Statistical Analyzers for HTTP Logs?
krishnaD asks: "I have been using webalizer to generate access
log reports for the site but lately my customers
are asking for statistics like average amount of time spent by visitors on site, if a person reaches a page X, what is the probability that from here he goes to Y? From which link people exited the site etc. Basically, they are asking for a detailed flow analysis of usage patterns of visitors. Are there any tools that will do this kind of analysis? I love to know what kind of tools other sysadmins use to generate reports for their clients."
Freshmeat Internet::Log Analysis
I have tried webalizer and webtrends, but without a doubt, nr. 1 is Urchin. It really is the cream of the crop, but it costs too. You check out a sample here.
If you get an account with Verio, you will get your stats in Urchin for free.
Hurra for Knark!
Access Analyzers (Uppsala University)
Log Analyzers (reallybig.com)
Web Log Analyzers (2K Communications)
If I weren't nailed to the penis, I'd be pushing up the daisies!
WebTrends offers software like this. We outsource a lot of our web stuff and one of our providers runs WebTrends and our people who like looking at pretty pictures really seem to like it. I have never installed or configured their software so I can't speak for ease of use, but the end user reports are easy to navigate. IIRC you can download a demo from their site and play with it. They do seem to have a demo report you can look at and see if this meets your needs.
It's not very difficult to implement one from scratch. On the pages you want to track, just call a function that sends the HTTP server variables (and other desired information) to a database. You can then use the IP address as an identifier and track a reader's history through the site. Trace the IPs, and you can get even more information. I've implemented a system on my site that basically tells me that folks from Los Angeles spend less time on a certain page than folks from Newark.
Got Rhinos?
Well, if you are looking for free stuff...
/index.html
:-)
I'd recommend W3Perl http://www.w3perl.com/softs/index.html which is a kind of mess of perl scripts, but is surprisingly fast (much faster than other perl-only stats packages), and is the most full featured free package I've ever come across.
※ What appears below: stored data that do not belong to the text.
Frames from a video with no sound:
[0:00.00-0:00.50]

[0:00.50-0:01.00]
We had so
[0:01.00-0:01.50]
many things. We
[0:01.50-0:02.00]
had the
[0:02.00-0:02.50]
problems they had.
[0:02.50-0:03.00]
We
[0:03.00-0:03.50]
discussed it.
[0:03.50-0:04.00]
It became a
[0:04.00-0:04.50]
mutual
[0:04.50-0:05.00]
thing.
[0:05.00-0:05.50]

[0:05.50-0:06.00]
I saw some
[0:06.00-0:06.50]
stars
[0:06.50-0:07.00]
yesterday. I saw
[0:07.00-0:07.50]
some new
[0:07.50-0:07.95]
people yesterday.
Set up is kind of a pain - it's rather complex, owing to the vast array of configurable thingies, but it works pretty well once it's put together.
There are some genuinely innovative features, such as a tree view of your website weighted by the popularity of each branch from
Worth a look if you are on a feature hunt. It requires some arcane image generation program to make the pretty graphs.
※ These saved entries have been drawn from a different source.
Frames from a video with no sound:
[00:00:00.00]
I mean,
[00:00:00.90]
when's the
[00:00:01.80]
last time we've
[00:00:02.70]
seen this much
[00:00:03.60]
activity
Oh, and if you were hoping to explore the code - be aware that the guy who wrote it is French
-----
A couple of years ago, I did some research for webstats packages for our websites, and came up with a package that I haven't seen mentioned yet: Sawmill is the best tool for the kinds of questions you mentioned -- it can run as a CGI program (or as its own daemon) and does on-the-fly limiting, different reports, etc. So if they want to know what kind of browsers people were using in the Support section at 3am, they can get that.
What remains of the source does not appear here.